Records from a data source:
= Beginning of Section =

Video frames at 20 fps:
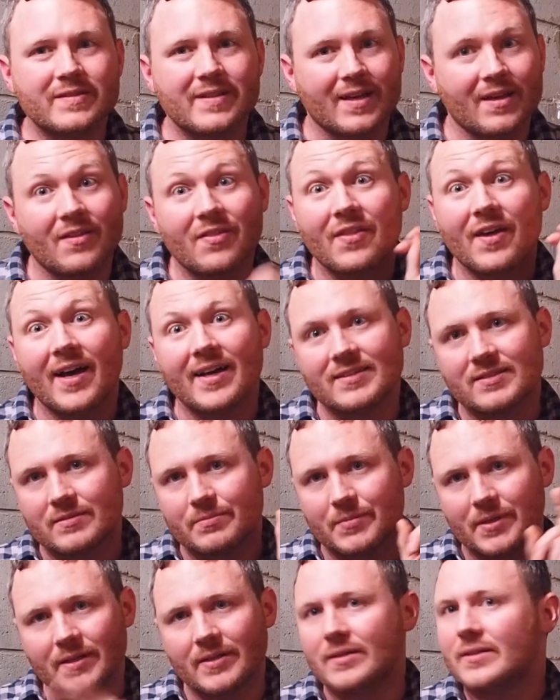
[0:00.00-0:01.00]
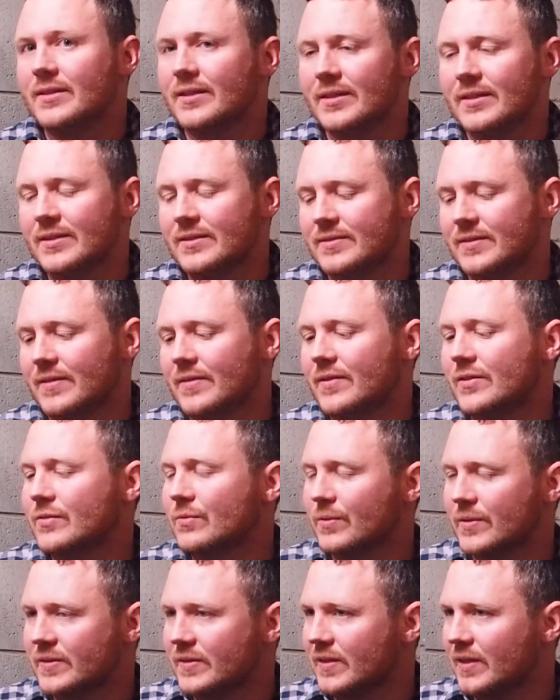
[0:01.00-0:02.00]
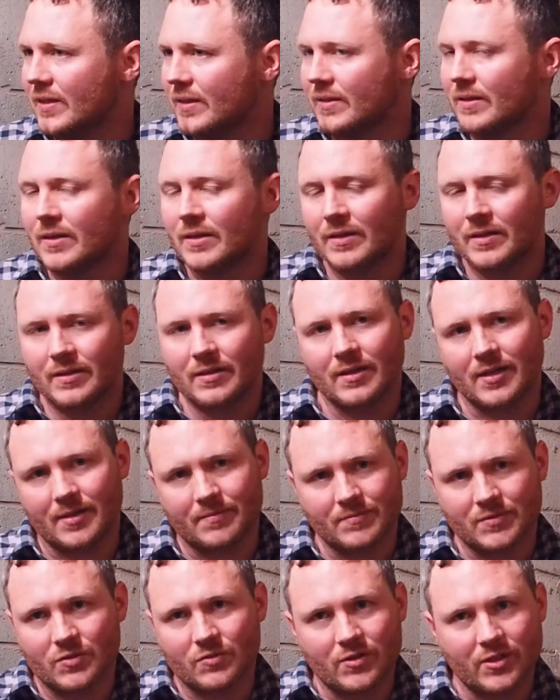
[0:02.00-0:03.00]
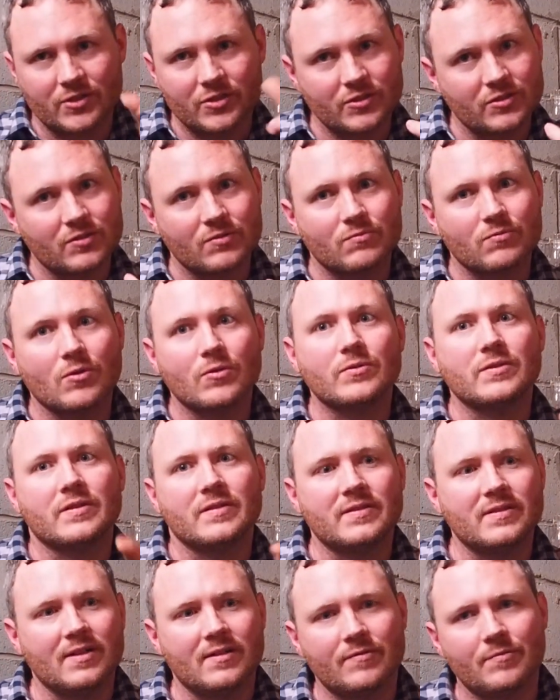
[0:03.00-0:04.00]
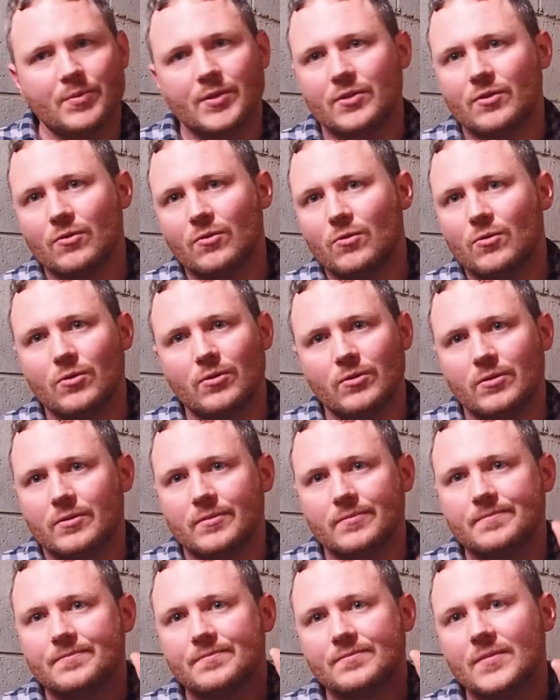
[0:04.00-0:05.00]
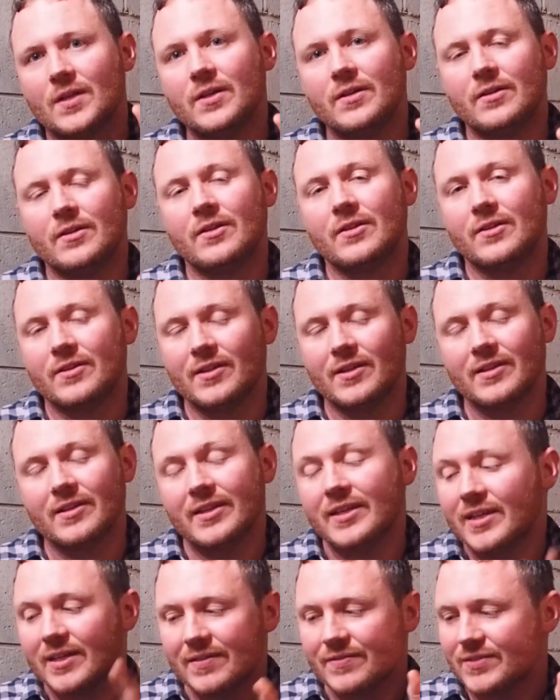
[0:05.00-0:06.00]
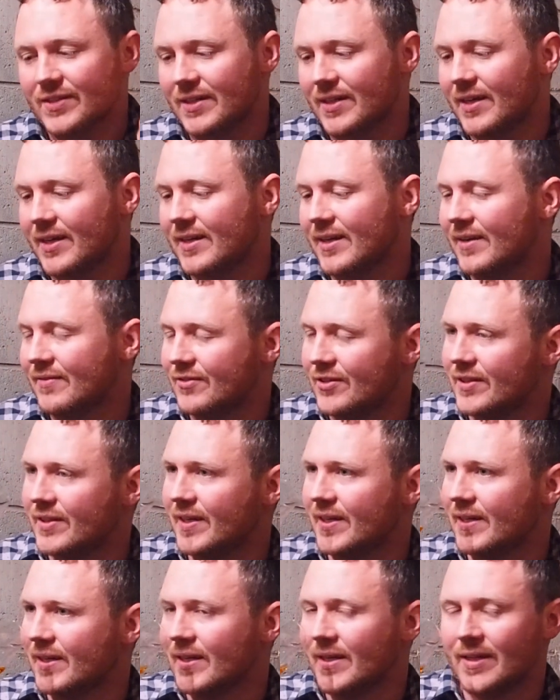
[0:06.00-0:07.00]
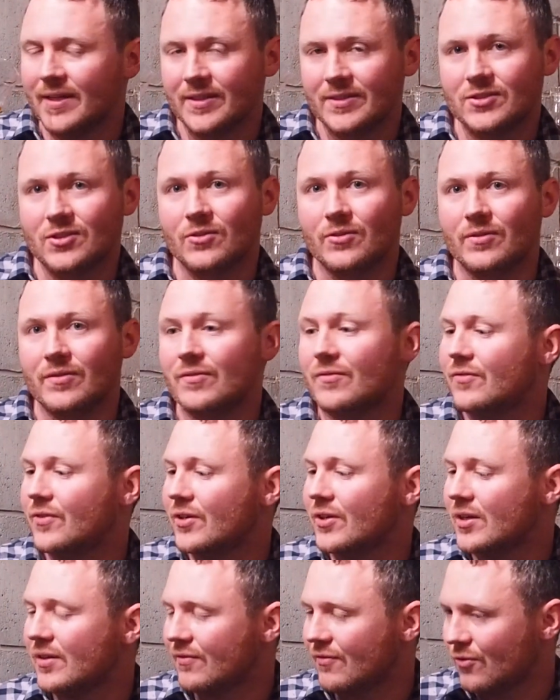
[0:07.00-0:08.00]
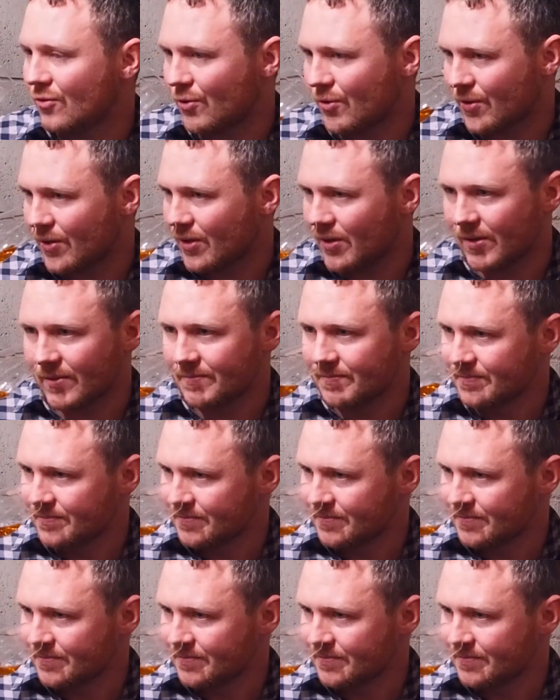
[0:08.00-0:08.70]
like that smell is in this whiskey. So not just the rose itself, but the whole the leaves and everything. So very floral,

= End of Section =

What you are asked to do: Beginning at the line that contains "[0:02.00-0:03.00]", give the remaining lines of the records again exactly, through the last one. Leave out pictures.

Solution for this exercise:
[0:02.00-0:03.00]
[0:03.00-0:04.00]
[0:04.00-0:05.00]
[0:05.00-0:06.00]
[0:06.00-0:07.00]
[0:07.00-0:08.00]
[0:08.00-0:08.70]
like that smell is in this whiskey. So not just the rose itself, but the whole the leaves and everything. So very floral,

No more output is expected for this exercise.